Mustang is beautiful, bold, and multi-faceted. Erguven’s a woman as well so what we’re getting on screen, especially with the synergy of the five sisterly actors and energetic script, is perhaps a very accurate view of a woman’s struggles in the world. Mustang is Erguven’s definition of conservative customs, enforced over and over again by even women, more specifically by motherly figures as much as the males. Indeed, the grandma in the film is possibly the least ‘active’ character and also the most impactful one. Put in her place by the very same patricarchal forces, her inaction is much cause for concern and enforces the sexual oppression that her grandchildren face. One comical scene in the film shows her apparently shocked that her children have somehow escaped into the public eye and she gets so riled up that she goes to great lengths (causing much destruction in the process!) to shield her grandchildren. Or is she just trying preserve a warped notion of reputation? Erguven’s film never explicitly states anything. But the film shows alot and it’s clear we’re seeing a ferocious grilling of chauvanist customs and puritanical decorum. The film’s darker and more subtle scenes, although they didn’t last long enough, highlighted the double standards of purity in ways enforced by the constant use of white clothing. This one’s pretty interesting so I’ll leave it up to your own interpretation when you’ve seen it.
Erguven’s work may be near flawless and that’s certainly a plus. After all, a director being passionate is one thing but conveying that passion is another. She’s done both and that’s an achievement in it’s own right; Something which wins me over totally. But for fear of spoiling the film, I’ve refrained from talking about Mustang’s greatest quality – The sisterly five. Watch Mustang and you’ll know exactly how their fight for sexual liberty in a habitus that increasingly encroaches upon their freedoms is something so brave and moving. The writing team behind the film did an especially great job mirroring their sexual/culural imprisonment with their house confinement, worsening with the removal of devices that connect them to the outside world, and subsequently ‘suffocating’ the girls with grilled up windows. But the rather unknown cast shone well enough to stand out amongst Mustang’s artistic achievements. Their on-screen camaraderie and individualistic personas had me rooting for them all the time, in whatever predicament they were in.

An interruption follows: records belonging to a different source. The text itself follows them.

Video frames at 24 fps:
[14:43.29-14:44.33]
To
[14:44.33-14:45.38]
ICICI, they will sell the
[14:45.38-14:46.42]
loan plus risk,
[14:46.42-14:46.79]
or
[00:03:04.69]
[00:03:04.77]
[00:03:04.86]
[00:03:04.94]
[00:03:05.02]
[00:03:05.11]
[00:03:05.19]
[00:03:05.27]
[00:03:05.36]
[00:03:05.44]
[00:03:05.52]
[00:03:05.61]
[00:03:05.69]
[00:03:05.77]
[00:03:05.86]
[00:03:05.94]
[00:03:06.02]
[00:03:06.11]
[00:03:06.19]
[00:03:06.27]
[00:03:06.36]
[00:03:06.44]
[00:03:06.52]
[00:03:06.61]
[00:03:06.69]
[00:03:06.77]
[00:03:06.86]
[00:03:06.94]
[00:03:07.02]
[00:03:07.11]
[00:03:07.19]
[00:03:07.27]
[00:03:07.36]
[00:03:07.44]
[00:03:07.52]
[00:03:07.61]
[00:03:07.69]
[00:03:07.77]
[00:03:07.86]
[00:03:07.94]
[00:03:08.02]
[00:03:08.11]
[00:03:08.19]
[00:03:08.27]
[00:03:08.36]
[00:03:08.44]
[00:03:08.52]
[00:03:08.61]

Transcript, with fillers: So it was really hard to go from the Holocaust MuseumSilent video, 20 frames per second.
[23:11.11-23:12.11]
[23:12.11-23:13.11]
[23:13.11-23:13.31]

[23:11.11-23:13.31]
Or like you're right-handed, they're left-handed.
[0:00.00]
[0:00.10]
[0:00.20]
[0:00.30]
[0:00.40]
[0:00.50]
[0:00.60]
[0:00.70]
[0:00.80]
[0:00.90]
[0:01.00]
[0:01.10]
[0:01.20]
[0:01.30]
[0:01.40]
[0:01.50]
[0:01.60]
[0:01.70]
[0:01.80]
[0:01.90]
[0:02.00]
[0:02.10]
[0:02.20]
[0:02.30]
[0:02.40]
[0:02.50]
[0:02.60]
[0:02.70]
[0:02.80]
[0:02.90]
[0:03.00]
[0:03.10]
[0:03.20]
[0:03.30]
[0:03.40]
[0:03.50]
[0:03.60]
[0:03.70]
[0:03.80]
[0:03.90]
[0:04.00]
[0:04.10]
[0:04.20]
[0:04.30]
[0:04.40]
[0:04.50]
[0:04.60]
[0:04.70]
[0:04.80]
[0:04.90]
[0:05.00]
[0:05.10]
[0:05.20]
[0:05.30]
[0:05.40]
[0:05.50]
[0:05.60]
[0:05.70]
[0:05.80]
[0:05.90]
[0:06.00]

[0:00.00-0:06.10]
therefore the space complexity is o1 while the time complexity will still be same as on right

I can’t honestly see how one could dislike the film. This year hasn’t been great so far, I’ve seen films which have disappointed me starting with a shallow ode to hollywood to one about a high-flyer’s existential
transcendance garbage. I am so glad that I got to watch something true for once…something that wasn’t pretentious in the least bit…something that got the whole crowd laughing and crying and constantly rooting for the team. The film is set in Turkey and it’s probably one of the more secular countries in her region compared to the likes of Syria etc etc. But where the film is set isn’t really the point. Mustang unifies the experience shared by many in a plethora of societies and enclaves. If there’s one criticism about the film (definitely not about it’s message), it’s that I just wished some scenes could stay on for a while longer – It’s impact could have been greater. Nevertheless, Erguven’s talented film-making and the heart in her script, along with the robust and cohesive acting, makes for an impactful film about the devastating effects of female oppression. With a big hearted approach and an uncompromising skewering of sexism, Mustang reminds us all that fighting for one’s freedom is as important as fighting for our lives.
Rating: 9.5/10 Mustang is the french film nominated for Best Foreign Film in the recent Oscars.